Me fijé en el suelo y vi una pequeña hendidura. Me sorprendí, y bastante. Por lo regular era una debilucha. Definitivamente estaba muy molesta como para agrietar el piso así de un golpe. Y aparte de todo me sentía mal… realmente muy mal. Sentía que el centro de mi pecho explotaría por combustión espontanea.

Me puse de pie y me aventé a la cama. Mis dientes comenzaron a castañear. ¿Tenia frio o calor? Volví a tocarme… estaba más que ardiendo, probablemente unos treinta y ocho o cuarenta grados. Si no bajaba la temperatura iba a convulsionarme. Me levanté ya asustada y corrí al baño de mi habitación. Me desvestí lo más rápido que pude y me metí a la regadera. Abrí el agua fría a todo lo que daba y dejé que el líquido invadiera mi cuerpo.

Nada.

La temperatura seguía ahí. Me asusté muchísimo. Creí que lo más conveniente era tragarme mi orgullo y correr con mi familia. Pero el solo considerar esa idea me enfureció a sobremanera. Cerré el grifo y alcancé una toalla. Me la enredé en el cuerpo y corrí hasta la ventana para abrirla. Necesitaba el aire fresco de Utah al anochecer.

Cuando la abrí, el dolor en mi pecho se acrecentó lacerantemente. La temperatura caló en mi cerebro y por un momento dejé de pensar. Solo quería liberarme… dejarlo ir.

Sin pensar coherentemente cerré los ojos y salté de la ventana. De repente…

Fui libre.

No había más dolor. No existía más amargura envenenándome las ideas. Dejé que mis sentidos disfrutaran de todo. Podía oler la tierra mojada. Escuchaba el canto de las aves y hasta el marchar de las hormigas. Mis pies corrían como jamás lo había sentido. Me obligué a abrir los ojos y lo que vi me asustó.

No era yo. Era un animal…

Miré mis patas y analicé mi pelaje castaño… como mi cabello. Esta era yo.

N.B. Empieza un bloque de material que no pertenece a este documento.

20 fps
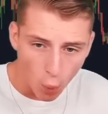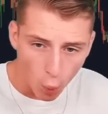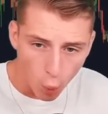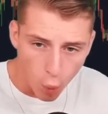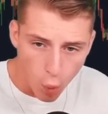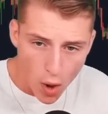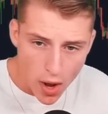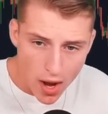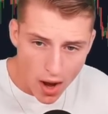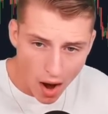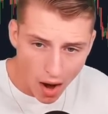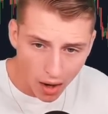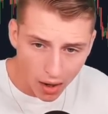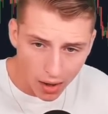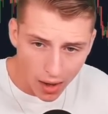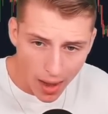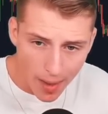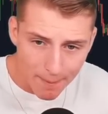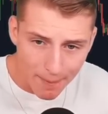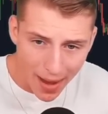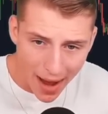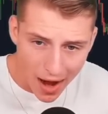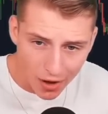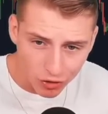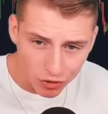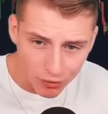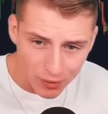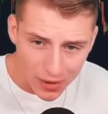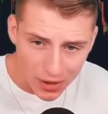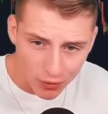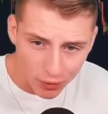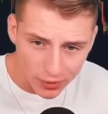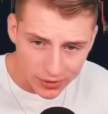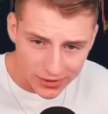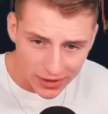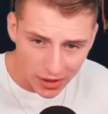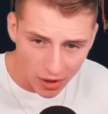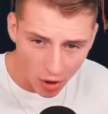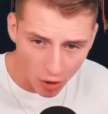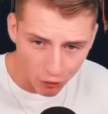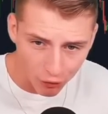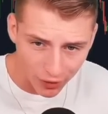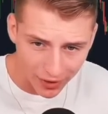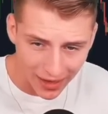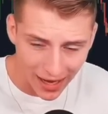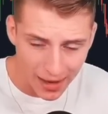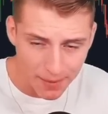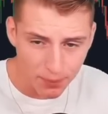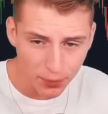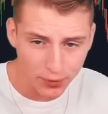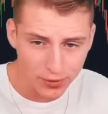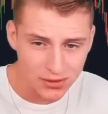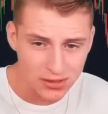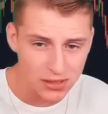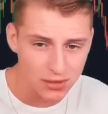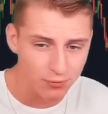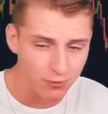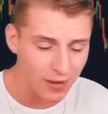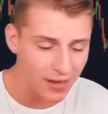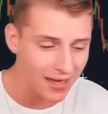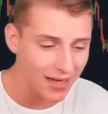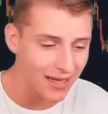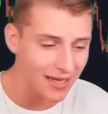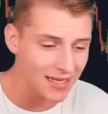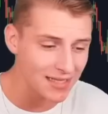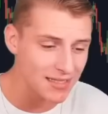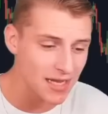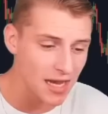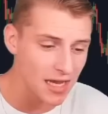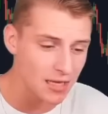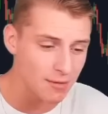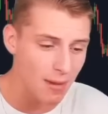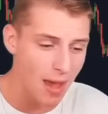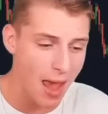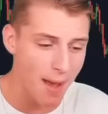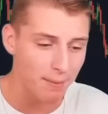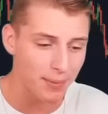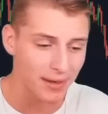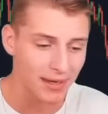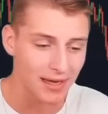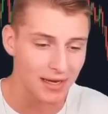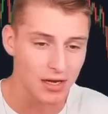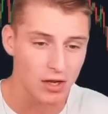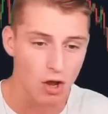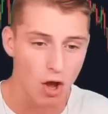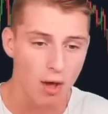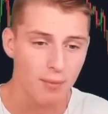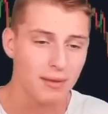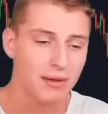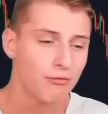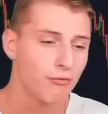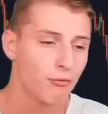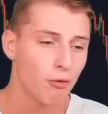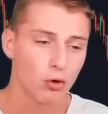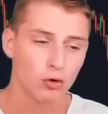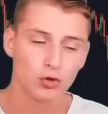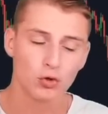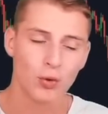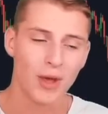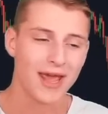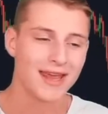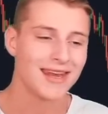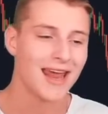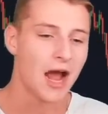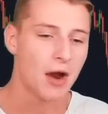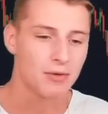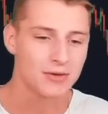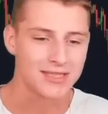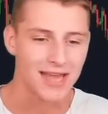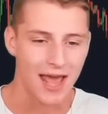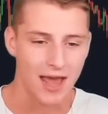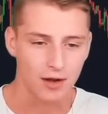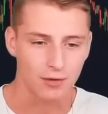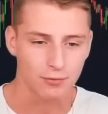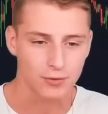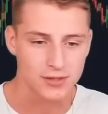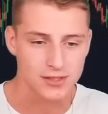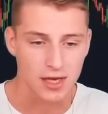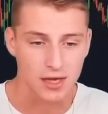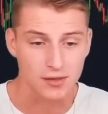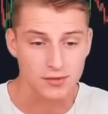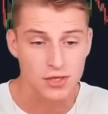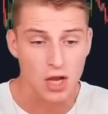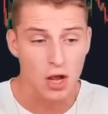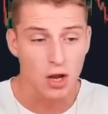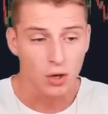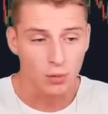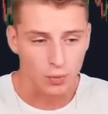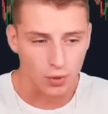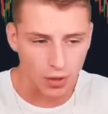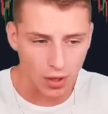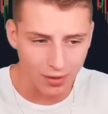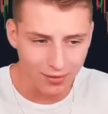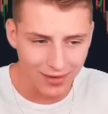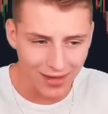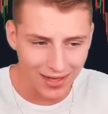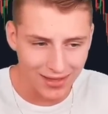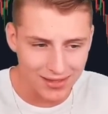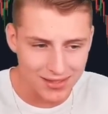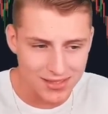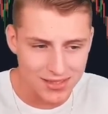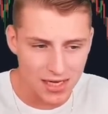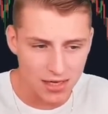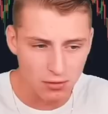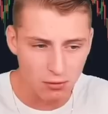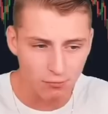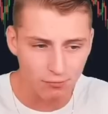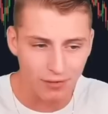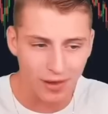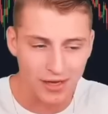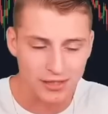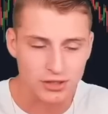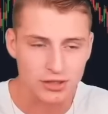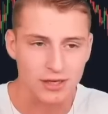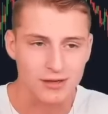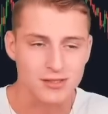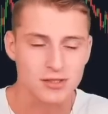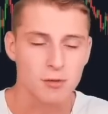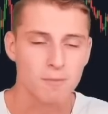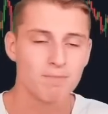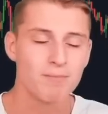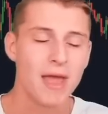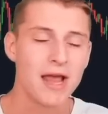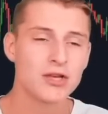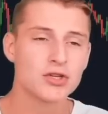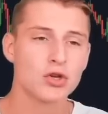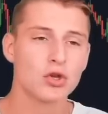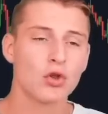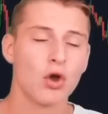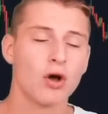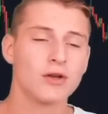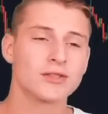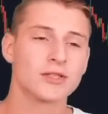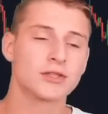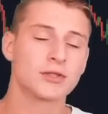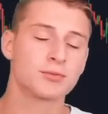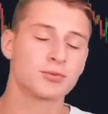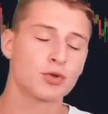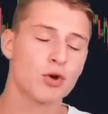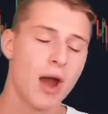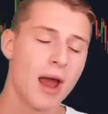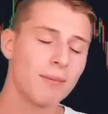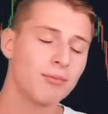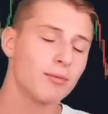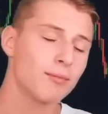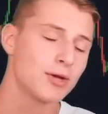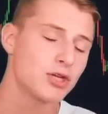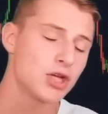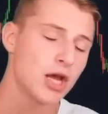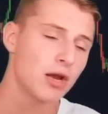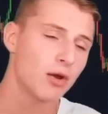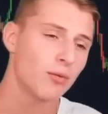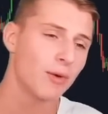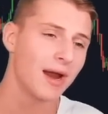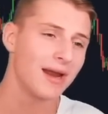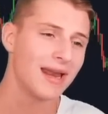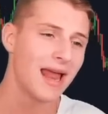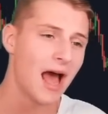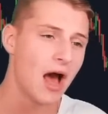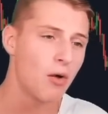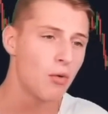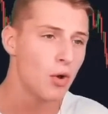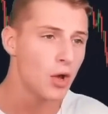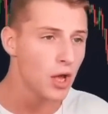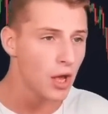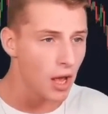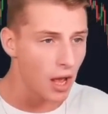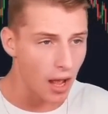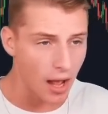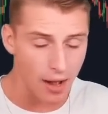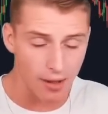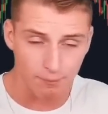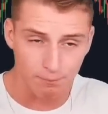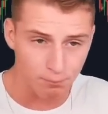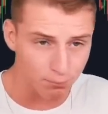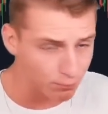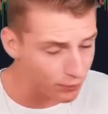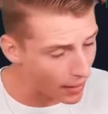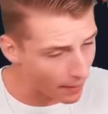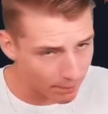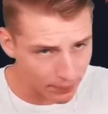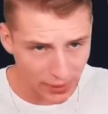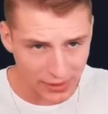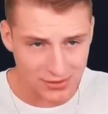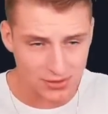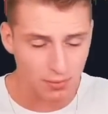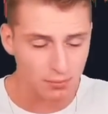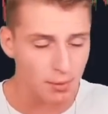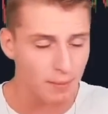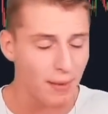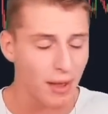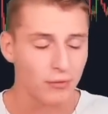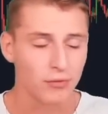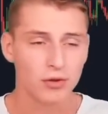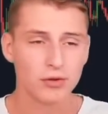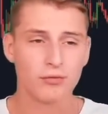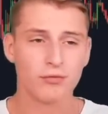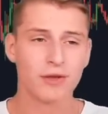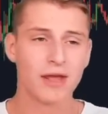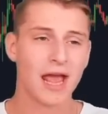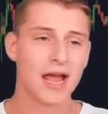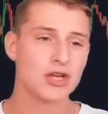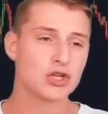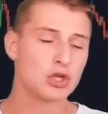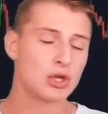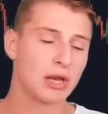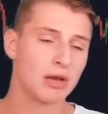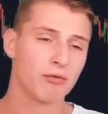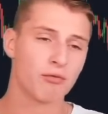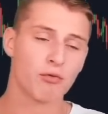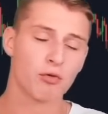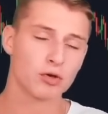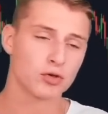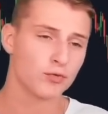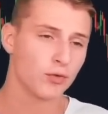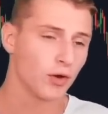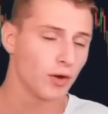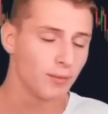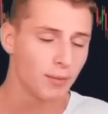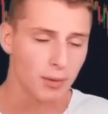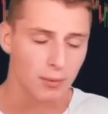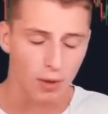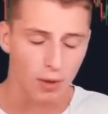we are about to be crossing over, and I personally think it is going to be happening in the coming 4 to 8 hours ahead of ourselves. We're going to get the signal flashed here, so make sure to also subscribe to my channel right now. Press up the bell notification, and of course follow me on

El sol ya se había ocultado por completó y una hermosa luna empezaba a adornar el cielo. Instintivamente aullé. Fue como algo natural, instintivo. Volví a aullar…

Era una loba, esa era yo… y la comprensión de eso me dejo abrumada.

Totalmente abrumada.


Quizás les haya sacado un poco de onda, porque son todos OC, pero les aseguro que está relacionado con la historia de Meyer, y a partir del 3er capitulo veremos ya a sus personajes. No será una historia larga… pero la pensé mucho y adoré la idea. Espero le den una oportunidad… si no, no me importa… la seguiré escribiendo jojojo… Gracias por su amor y apoyo.